And, in fact, the city of Austin, our capital, has a murder 
rate of 3.5 per 100,000, one-tenth that of Baltimore.
    So my question to you is: In light of the evidence, what 
empirical data supports your contention that restricting the 
rights of law-abiding citizens to possess firearms would 
decrease crime rather than making them more vulnerable to 
violent criminals? Which is what I would suggest the data 
indicates has happened when it is been done.
    Chief Johnson. We know that nearly 2 million prohibited 
purchasers were stopped from obtaining their firearms since 
1994 to 2009. Senator, I would tell you that your homicide 
statistics would be much greater, and often missed from this 
conversation is the medical intervention that takes place today 
at the EMT level in the field to the shock trauma facilities 
that are very robust in our Nation today. This data would be 
much higher.
    I am here today representing nine major police executive 
leadership organizations, and for the sake of time, I am not 
going to read all those. I think they are a matter of the 
    The problem in areas like Baltimore and New York and 
Chicago, with some of the toughest gun regulations and laws in 
the Nation, is outside weapons coming in. It is about the 
background check problem. It is about acquisition of these 
firearms outside of the normal firearms licensed dealer 
process. And that is what we have to fix.
    In addition, high-capacity magazines are a problem, and 
certainly we are seeing assault weapons used each and every day 
in crimes, and police are seizing these weapons each and every 
day. And, holistically, with the plan that the President has 
laid out and, frankly, some of the bills that have been put 
forth, we can make our Nation a much safer place.
    Chairman Leahy. Thank you.
    We are fortunate to have three new Members of this 
Committee: Senator Cruz, Senator Flake, and Senator Hirono. And 
you, Senator, get the last word.
    Senator Hirono. Are you saving the best for last, is that 
    Chairman Leahy. Well, I was just saying you get the last 
word. You are going to have to prove whether it is the best. 
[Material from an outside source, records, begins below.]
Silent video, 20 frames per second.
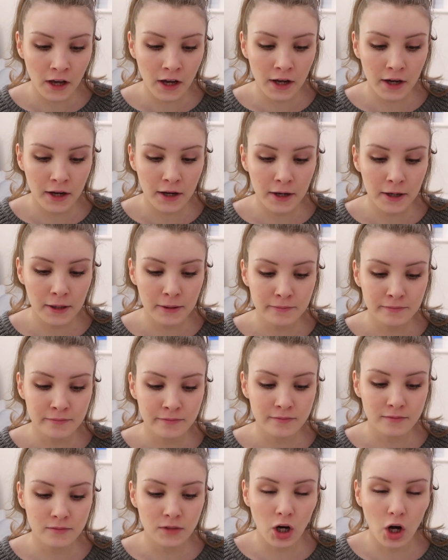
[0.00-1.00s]

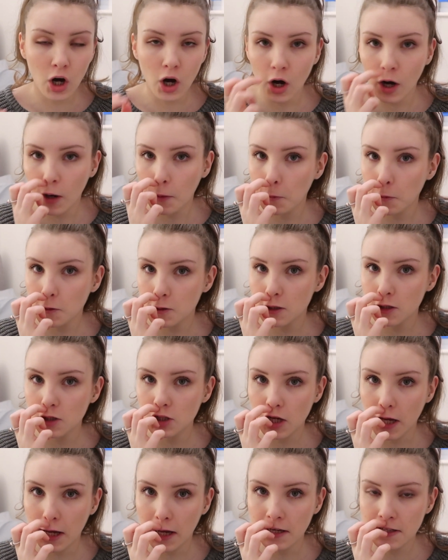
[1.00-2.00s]
I would
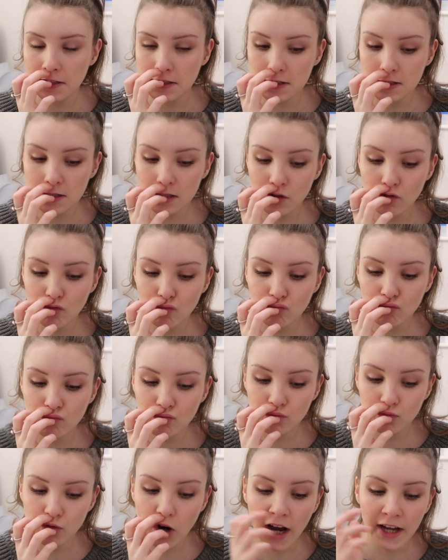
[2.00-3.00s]
suggest
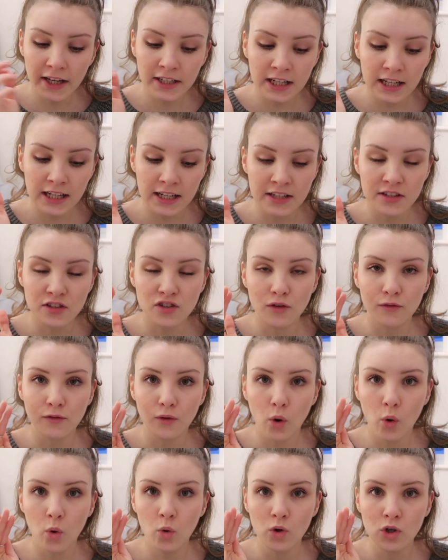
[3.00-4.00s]
writing a list of
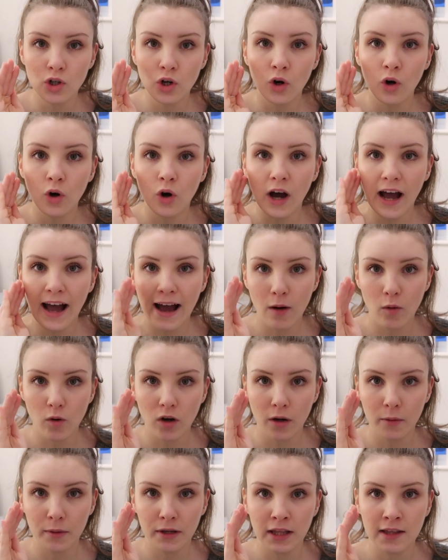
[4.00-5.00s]
all your
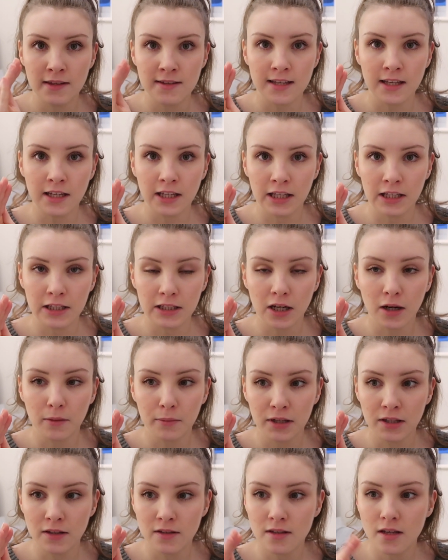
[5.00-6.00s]
outgoings and
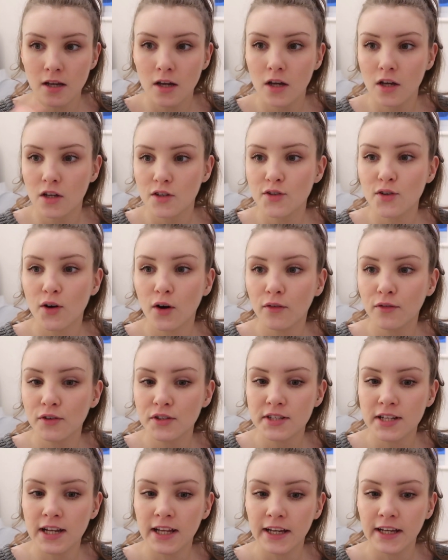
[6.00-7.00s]
incomings. So
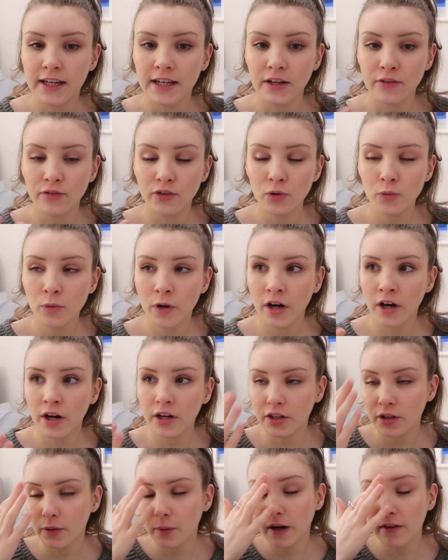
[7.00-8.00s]
obviously if you
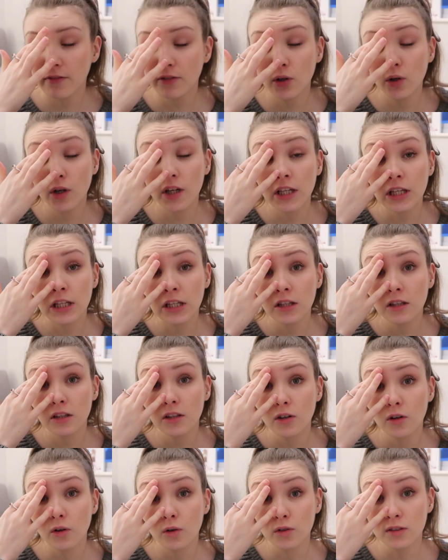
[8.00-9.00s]
work, you have
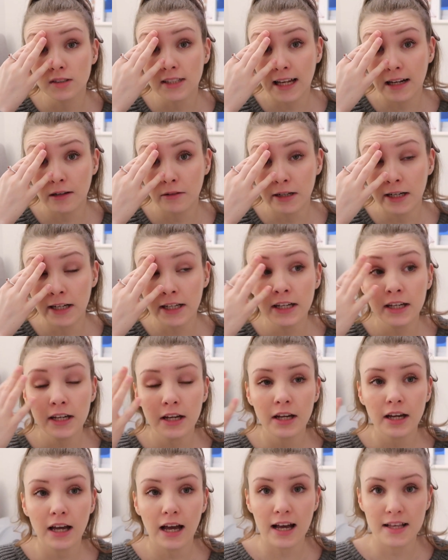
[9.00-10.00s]
your salary
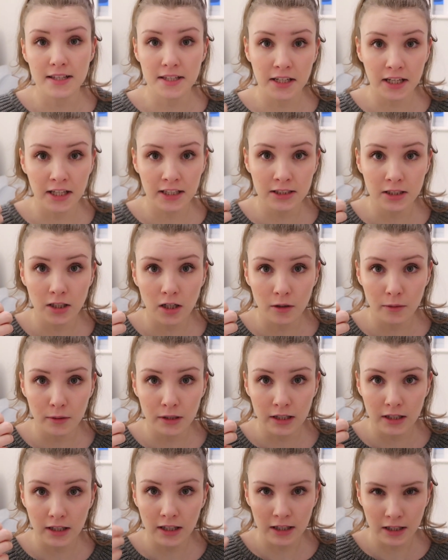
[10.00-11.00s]
as an
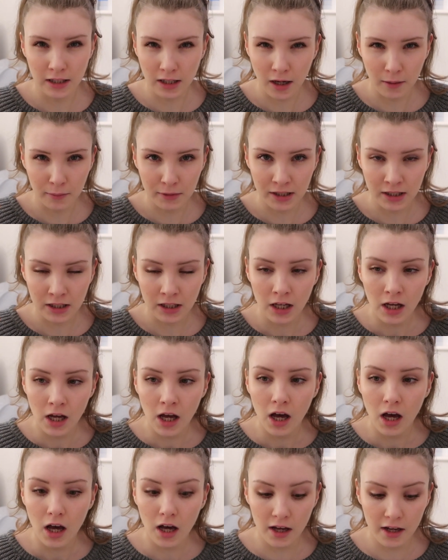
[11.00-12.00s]
incoming,
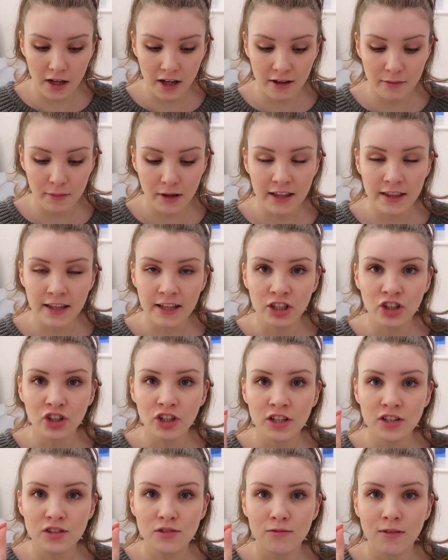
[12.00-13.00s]
and then you
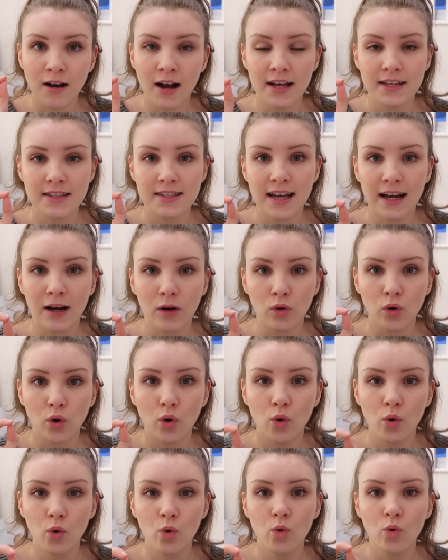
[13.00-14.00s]
need to write down
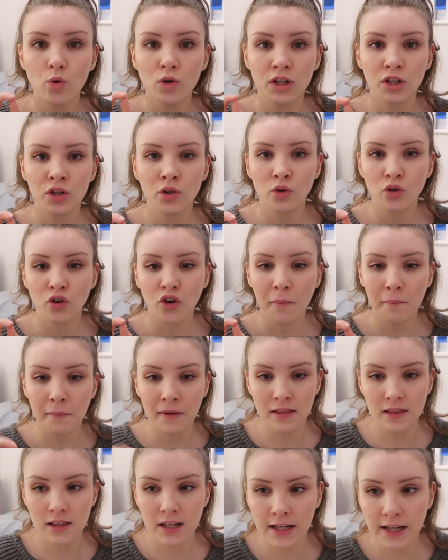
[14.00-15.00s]
all your
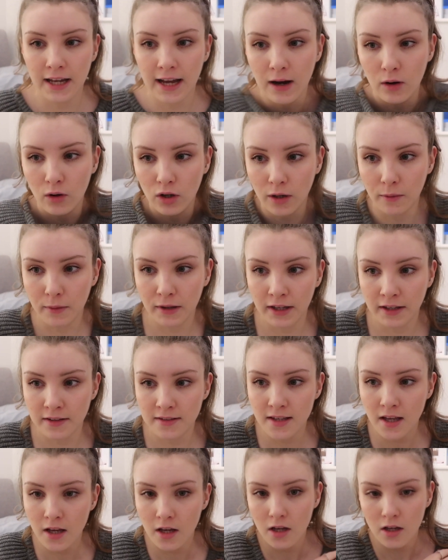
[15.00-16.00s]
monthly
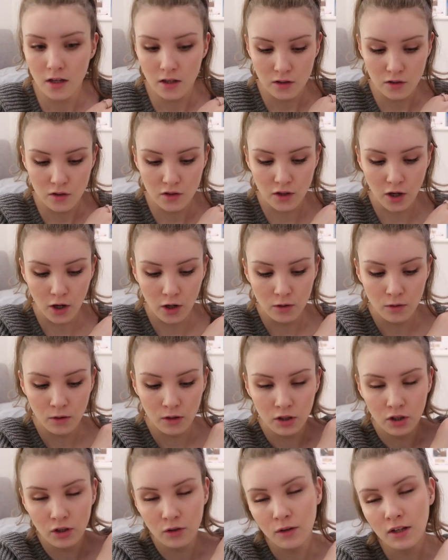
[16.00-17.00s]
outgoings. So
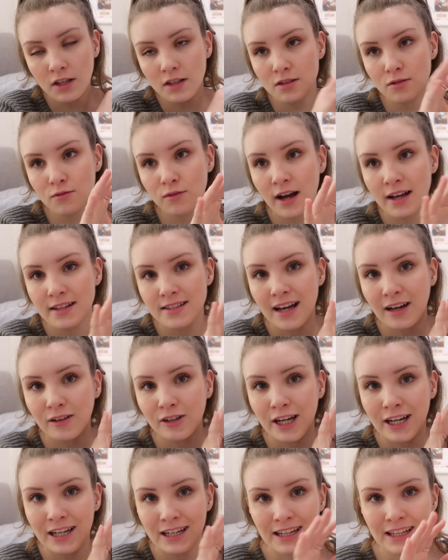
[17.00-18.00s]
you need to write
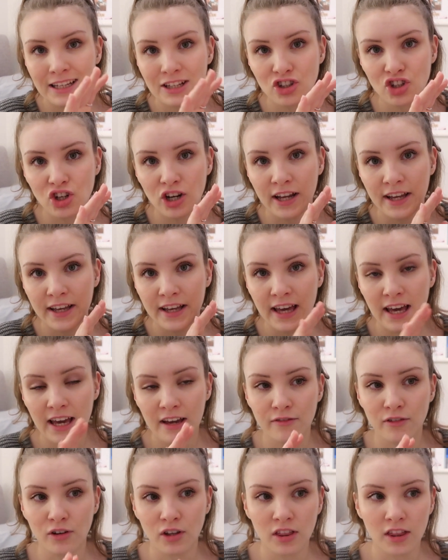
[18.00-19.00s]
down literally
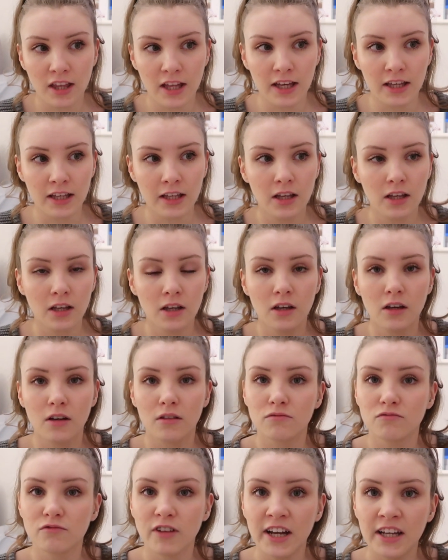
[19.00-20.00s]
everything:
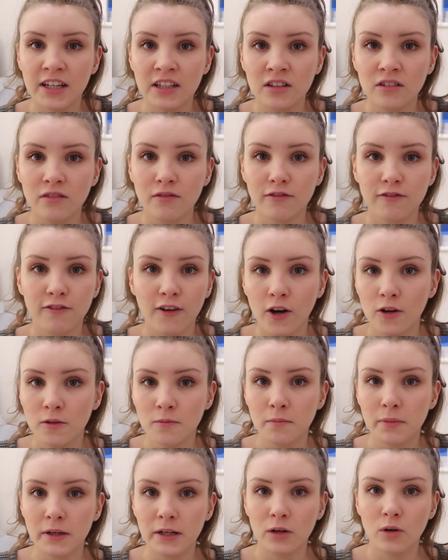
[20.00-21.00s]
rent,
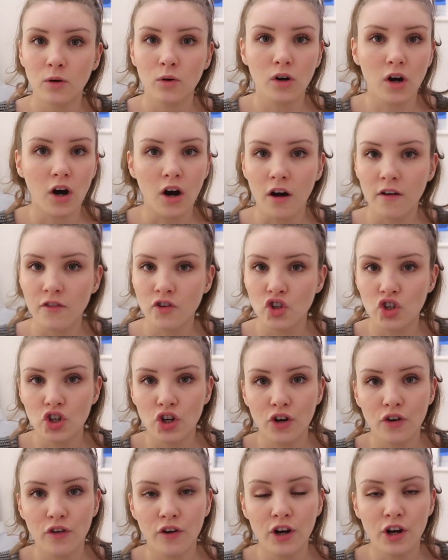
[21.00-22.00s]
phone bill, car
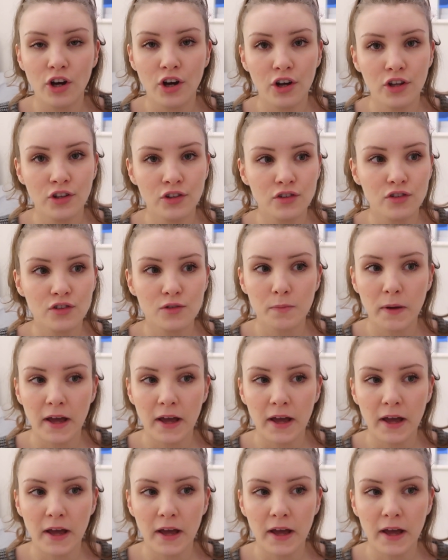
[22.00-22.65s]
insurance,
But I would note to both you and Senator Flake that I occupied 
that seat.
    Senator Hirono. Good to know.
    Chairman Leahy. And you are very patient in waiting. Also, 
I thank Senator Blumenthal for representing so well the 
feelings of the people in Connecticut.
    Senator Hirono.
    Senator Hirono. Thank you so much, Mr. Chairman. And I 
would like to thank the panel for this very lively discussion 
on what is a highly emotional subject.
    And, Captain Kelly, I would like to thank you for being 
here because Gabby and I were elected to the House of 
Representatives in the same year, and her courage continues to 
inspire us. And I certainly take to heart her testimony today 
asking us to do something now to reduce gun violence in our 
    And, Chief Johnson, you are literally in the trenches. You 
are on the firing line and I certainly give much credence to 
your testimony.
    We have a lot of hunters in Hawaii, so I certainly 
understand their perspective. And to me, this issue is not 
about abrogating Second Amendment rights. It is about 
reasonable limits on those rights. And one of those areas that 
has already been deemed reasonable is the requirement for 
background checks.
    And so what many of us are saying is what has already been 
deemed reasonable should be a reasonable requirement when guns 
are sold regardless of how or where they are sold. So I hope 
that we can reach bipartisan agreement on the reasonable limit 
of requiring background checks when guns are sold.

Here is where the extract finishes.